Usually, a party leadership victory would ensure front-page headlines, interview spreads, and immense exposure across the various news channel. However, the extraordinary times we are in meant that until recently Keir Starmer’s leadership had been a quiet one. Nevertheless, Boris Johnson has now been served notice by his opponent that he means business.

Last week the Labour leader put the PM to the sword over the death toll in care homes, unearthing the pre-March 12 government guidance to care homes that stated: “it remains very unlikely that people receiving care in a care home or the community will become infected”. Then, referring to ONS figures that suggest at least 40% of COVID-19 deaths have occurred in care homes, he asked the PM to take responsibility and accept the government was too slow to act.

Instead of accepting, Johnson falsely claimed that the government advice put forward by Starmer was not true, but the leader of the opposition had the evidence to hand.
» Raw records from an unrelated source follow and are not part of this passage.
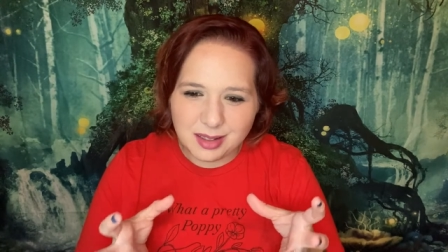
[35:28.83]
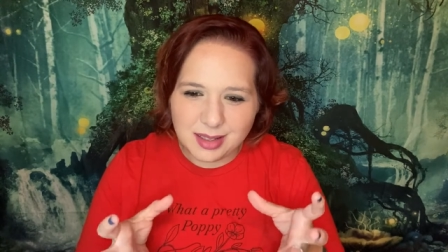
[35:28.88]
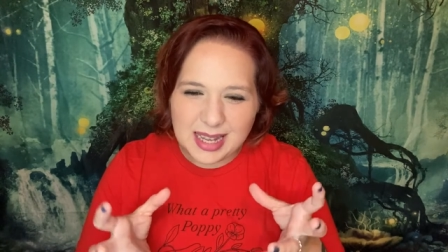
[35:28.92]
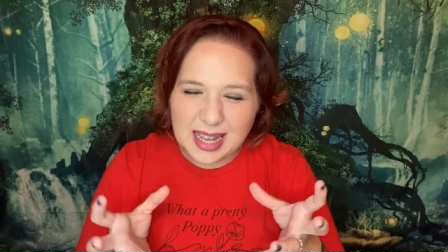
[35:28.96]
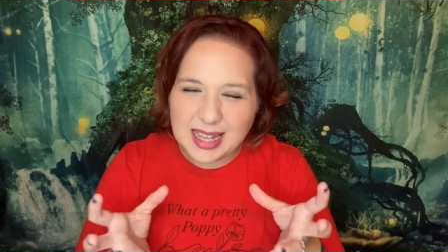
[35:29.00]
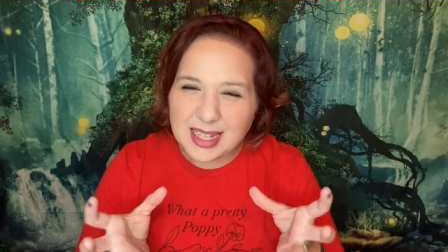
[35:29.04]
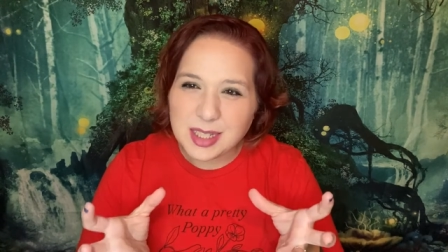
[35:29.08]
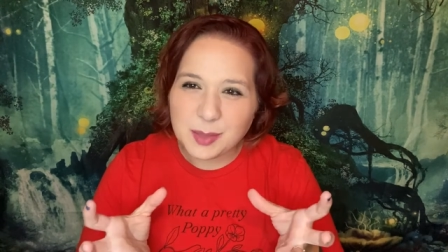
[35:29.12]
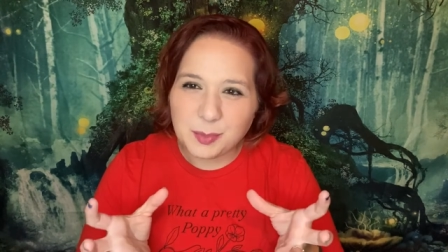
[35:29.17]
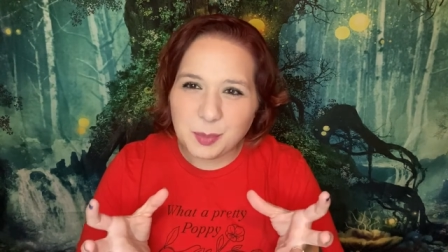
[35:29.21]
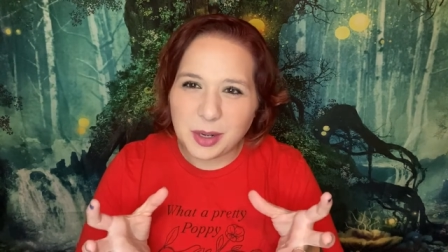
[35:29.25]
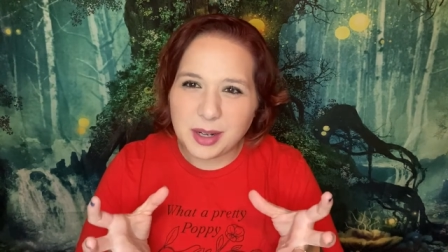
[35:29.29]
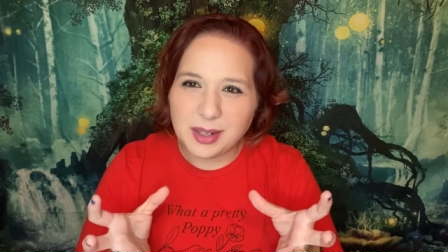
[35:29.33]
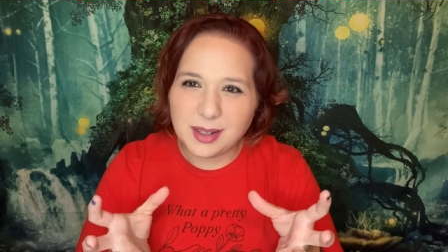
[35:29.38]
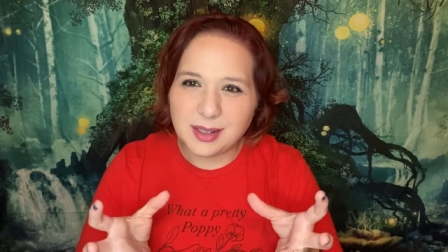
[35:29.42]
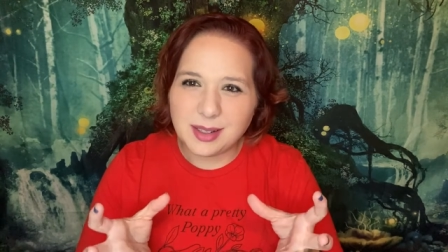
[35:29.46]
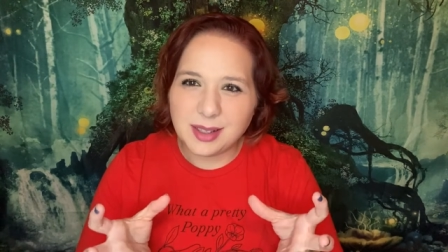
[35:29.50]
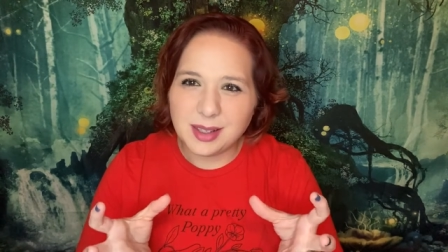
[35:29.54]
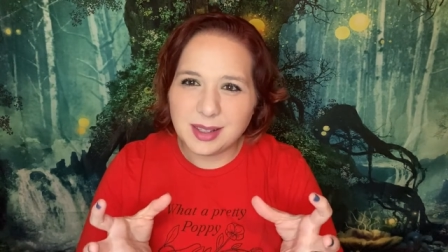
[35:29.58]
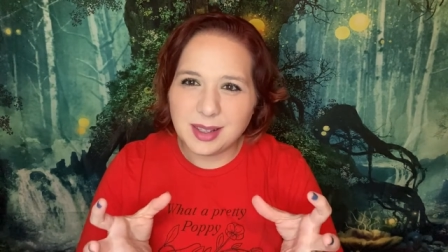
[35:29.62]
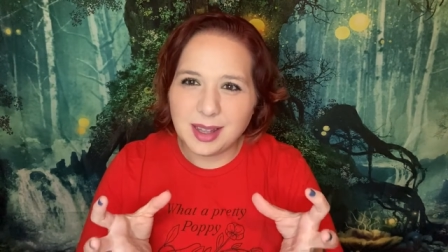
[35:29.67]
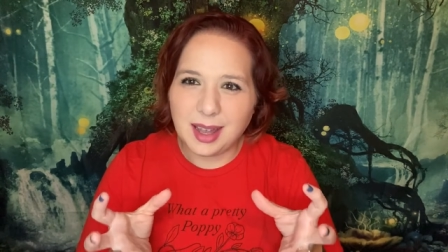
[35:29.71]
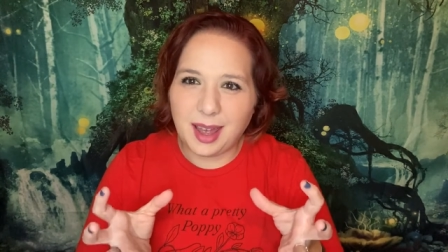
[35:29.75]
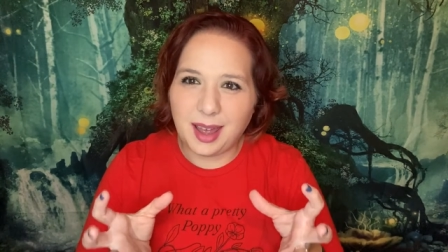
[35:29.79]
desperate
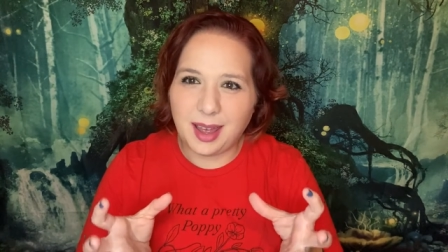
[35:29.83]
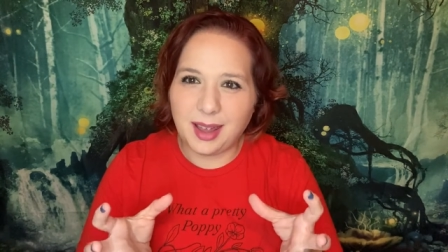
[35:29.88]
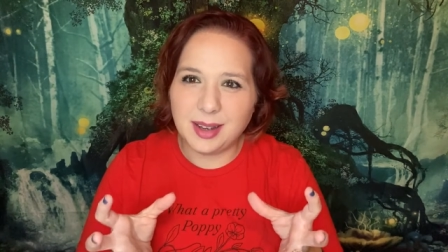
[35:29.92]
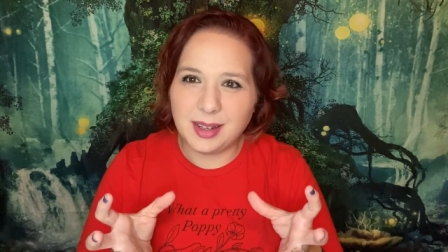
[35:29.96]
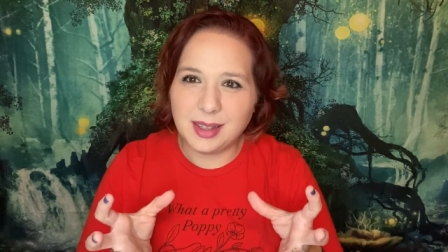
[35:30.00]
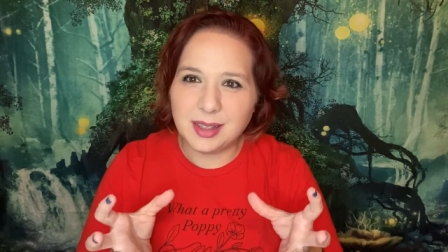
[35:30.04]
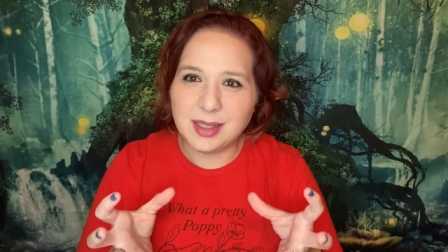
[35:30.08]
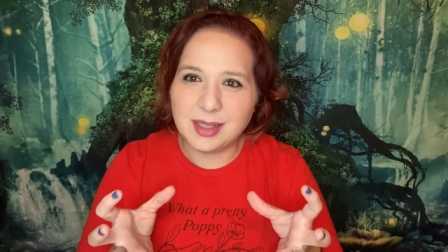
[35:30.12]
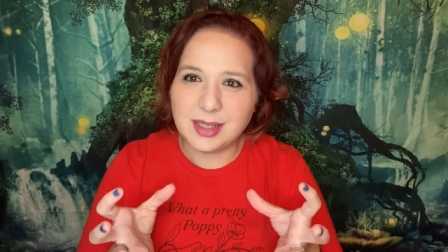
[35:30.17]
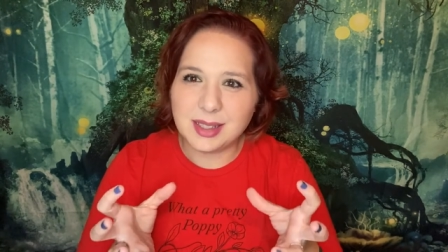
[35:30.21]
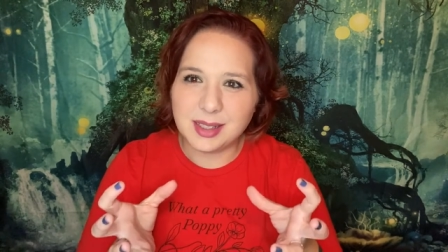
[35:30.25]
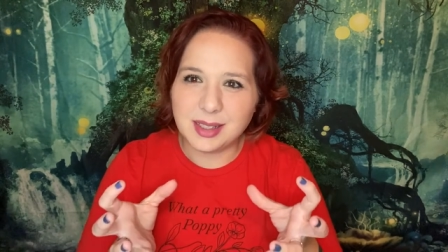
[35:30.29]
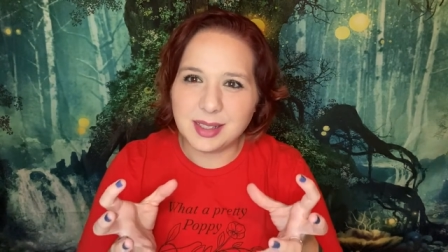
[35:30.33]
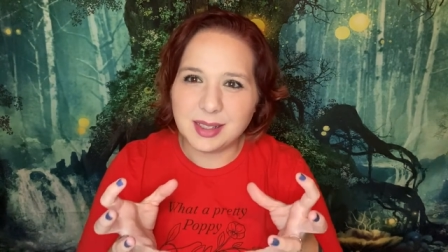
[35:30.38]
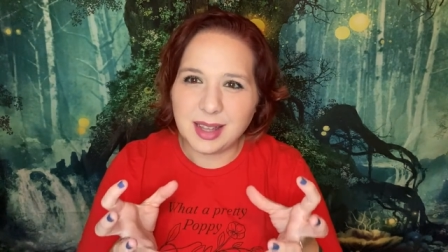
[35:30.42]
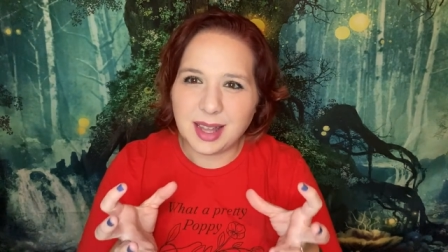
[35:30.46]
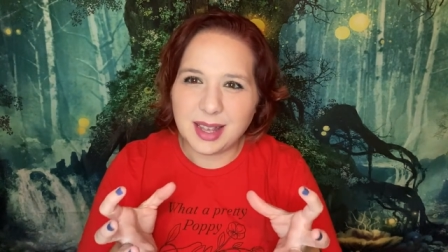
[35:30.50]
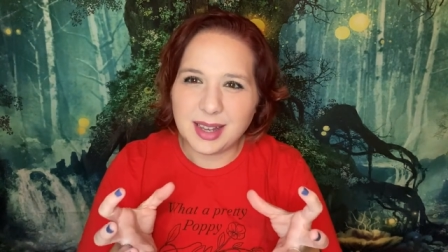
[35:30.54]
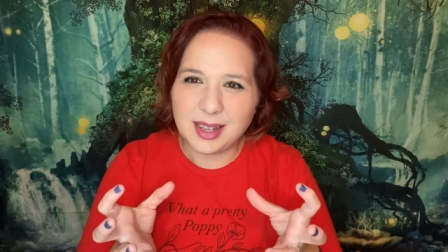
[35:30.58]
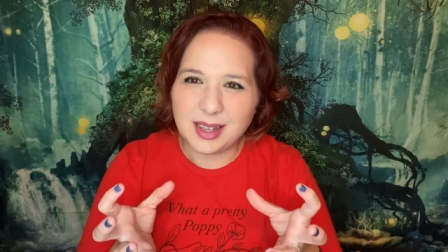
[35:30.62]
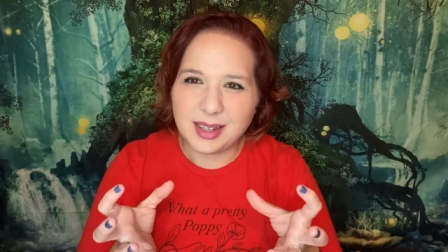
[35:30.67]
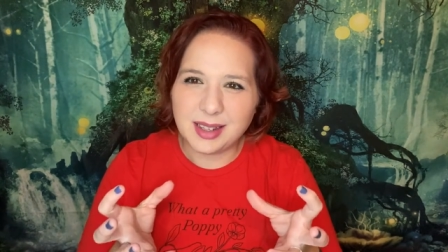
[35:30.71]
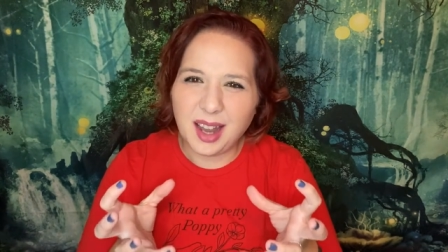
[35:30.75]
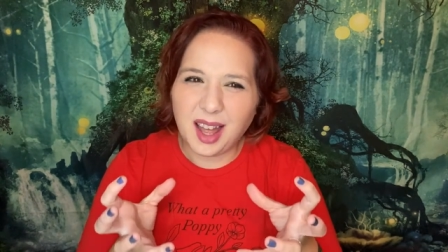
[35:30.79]
and
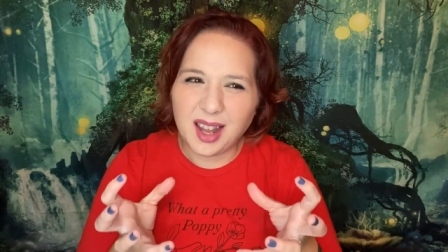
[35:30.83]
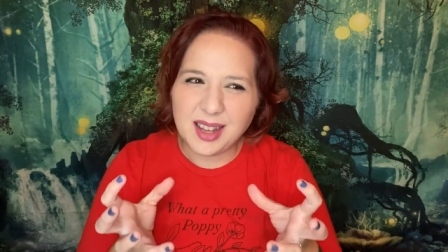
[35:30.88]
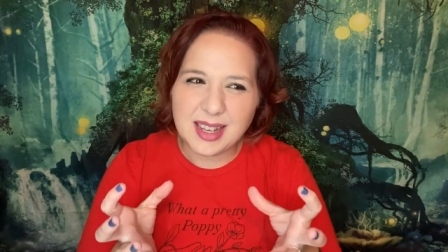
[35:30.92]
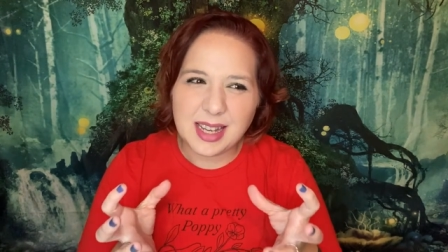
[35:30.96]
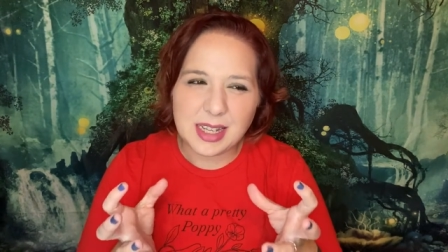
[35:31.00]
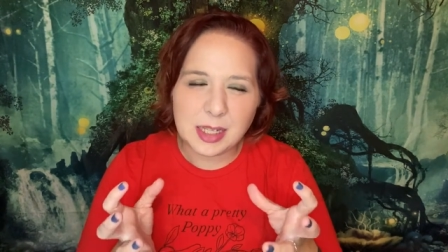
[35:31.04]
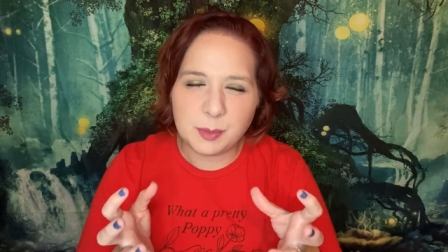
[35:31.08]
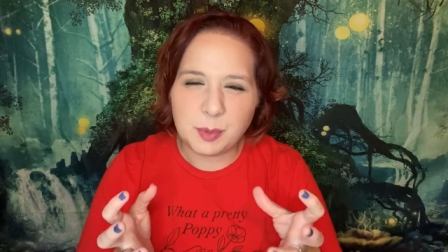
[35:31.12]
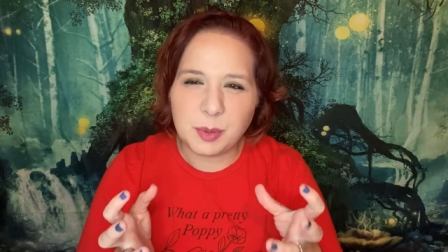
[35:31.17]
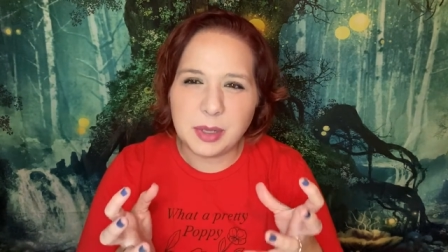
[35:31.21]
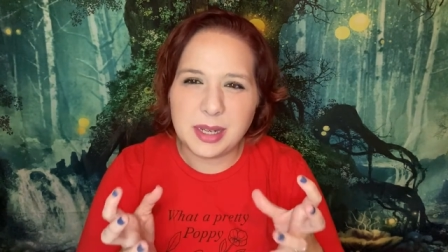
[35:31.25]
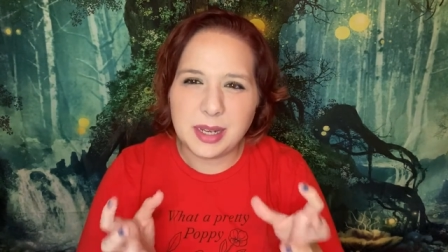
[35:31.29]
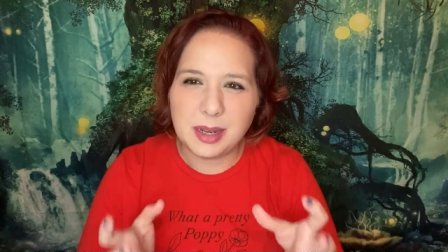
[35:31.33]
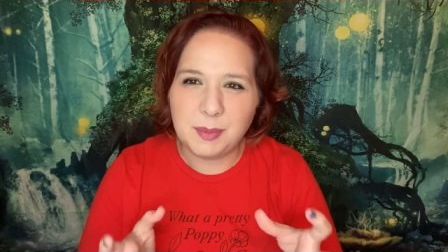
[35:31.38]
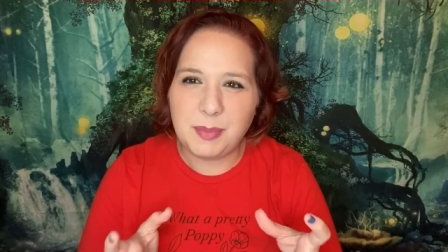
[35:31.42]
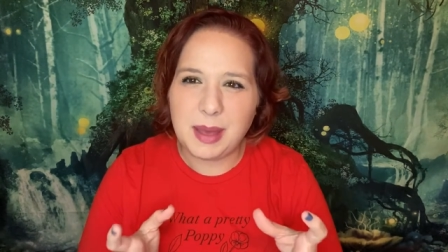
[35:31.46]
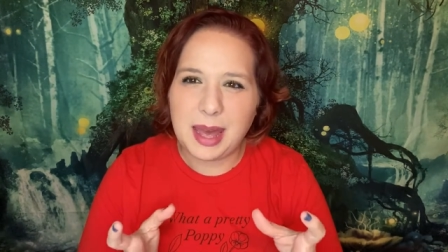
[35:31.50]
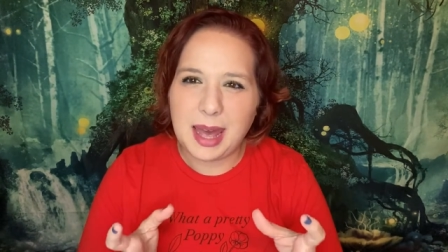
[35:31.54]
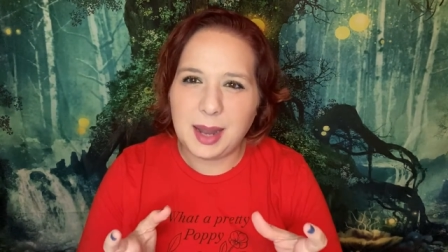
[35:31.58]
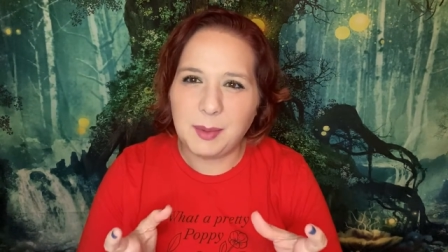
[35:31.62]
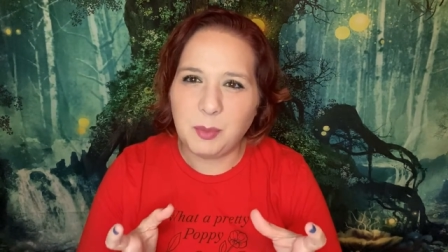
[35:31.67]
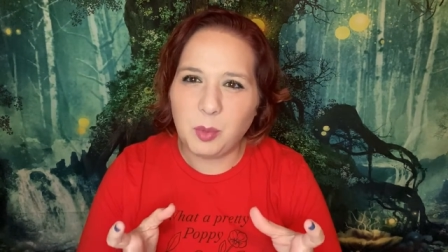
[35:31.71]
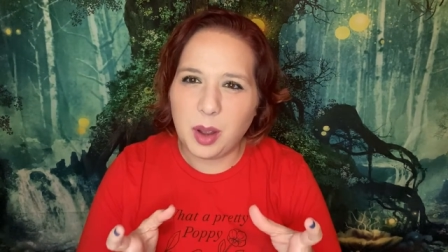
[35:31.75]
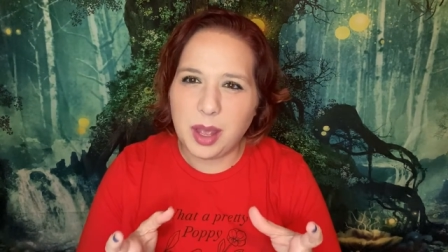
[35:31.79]
like, not desperate in a
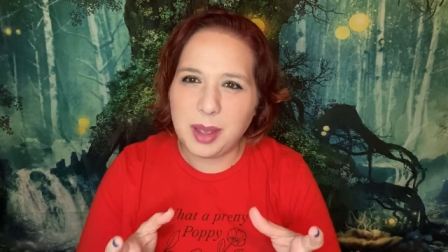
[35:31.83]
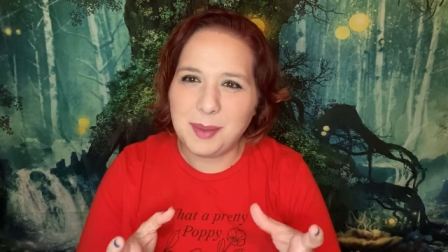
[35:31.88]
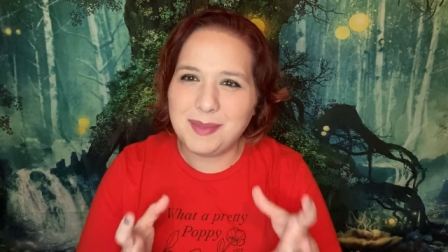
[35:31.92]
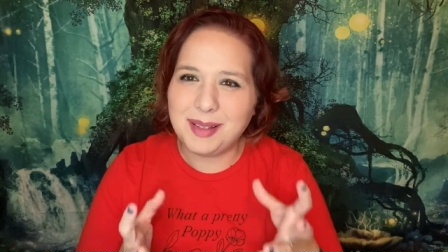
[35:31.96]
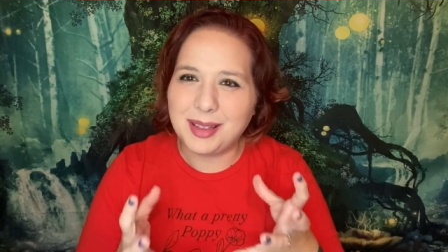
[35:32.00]
bad way,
After PMQs Starmer also issued a letter to the PM asking him to correct the record, but Johnson again refused to do so. Seemingly the PM is forgetting he is now standing across from a lawyer at the despatch box, and you would have thought he would have learned his lesson from the warning shot the previous week.

Two weeks ago, again at PMQs, the Labour leader asked the PM why he could possibly think the UK’s handling of COVID-19 has been a success considering we now had the second-highest death toll globally. When the PM responded by saying now was not the time to make international comparisons, Starmer waved around the government’s own comparison charts, highlighting his initial point.